A personal breakthrough
Now, there was a time when I was younger (at least three decades ago) where I wouldn't watch black and white movies. I felt that the craft (resolution, sound design, etc.) just wasn't as good as contemporary movies and not worth my time. But I'm telling you: You're doing yourself a disservice if you're not giving these old films a look. Not only is it a window into a different time, but there is a surprising amount of complexity in cinema, even before color film became available. This is the movie that got me to sit up and pay attention to the cinema of the past.
In case you don't know, this film is a black comedy, and an extremely funny one. Josephine Hull and Jean Adair reprise their roles of Abbie and Martha from the play and are in my opinion the best part of the film, as they are so sweet and kind while being completely and absolutely oblivious to the abject horror of their "hobby."
|That's quite a used men's hat collection...|
Cary Grant was apparently dragged for his over-the-top acting in this film, which he was allegedly upset by, but he plays the role of a Bugs Bunny/Daffy Duck character to absolute perfection in my opinion (who wouldn't be a little crazy given what his character goes through in the production).
|"What's so interesting in that window seat," you might ask.|
The makeup on Raymond Massey as Jonathan Brewster is creepy and horrific, but also a bit over-the-top (the running joke in the movie is that he looks like Boris Karloff -- presumedly as Frankenstein's monster -- which is doubly funny when you realize that Karloff actually played Jonathan in the original play).
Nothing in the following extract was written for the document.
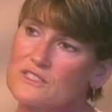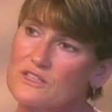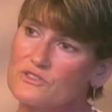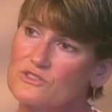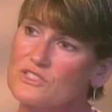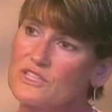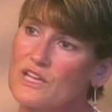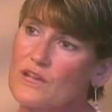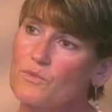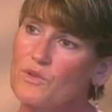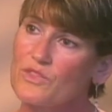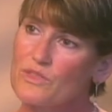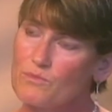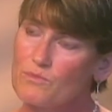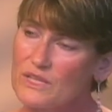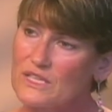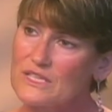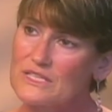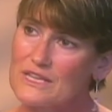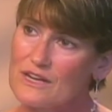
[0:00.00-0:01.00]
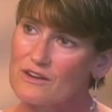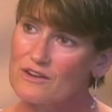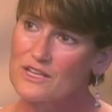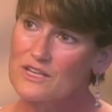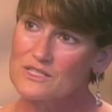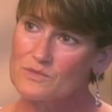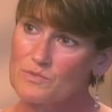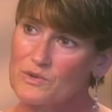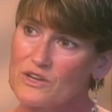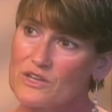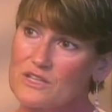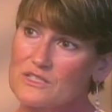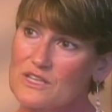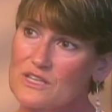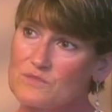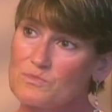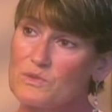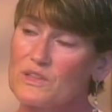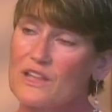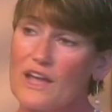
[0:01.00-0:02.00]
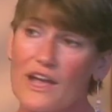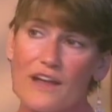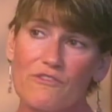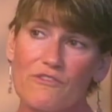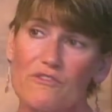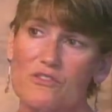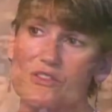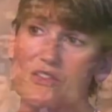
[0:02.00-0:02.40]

understand what the military experience has been like for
As usual, Peter Lorre gives a terrific performance with his trademark bug-eyed stare and slimy demeanor filling the role of Dr. Einstein perfectly.
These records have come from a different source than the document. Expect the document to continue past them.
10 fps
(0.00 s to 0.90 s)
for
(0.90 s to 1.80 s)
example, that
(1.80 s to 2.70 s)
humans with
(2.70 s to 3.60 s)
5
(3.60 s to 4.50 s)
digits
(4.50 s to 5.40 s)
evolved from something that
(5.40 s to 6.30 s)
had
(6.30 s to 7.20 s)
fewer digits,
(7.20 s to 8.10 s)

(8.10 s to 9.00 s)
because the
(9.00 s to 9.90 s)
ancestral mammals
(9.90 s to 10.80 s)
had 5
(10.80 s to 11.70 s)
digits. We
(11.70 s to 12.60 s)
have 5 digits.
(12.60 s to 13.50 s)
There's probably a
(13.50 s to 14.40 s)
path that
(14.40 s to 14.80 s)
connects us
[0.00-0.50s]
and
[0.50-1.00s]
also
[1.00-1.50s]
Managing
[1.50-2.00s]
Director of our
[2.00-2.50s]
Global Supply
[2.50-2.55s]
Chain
I can't think of one single bad thing about this movie. I guess that if your idea of horror is blood and gore, you're not going to get that visceral punch.
Pretty safe for kids
This film is unrated, but honestly, it's a very soft "PG." I can't think of a more perfect family Halloween movie. It takes place on All Hallows' Eve, it's got a graveyard, scary villains, zero gore, no swearing, and even though dead bodies find their way into the shots, you never quite see them. What's more, the dialogue is fast-paced and funny, the actors are all at the top of their comedic game, and it's great seeing the usually suave Cary Grant overreact to the insanity around him.
Where can you find it?
"Arsenic and Old Lace" is available on DVD, to rent/buy on several streaming services, and available to watch for free (with Spanish subtitles) on archive.org, here.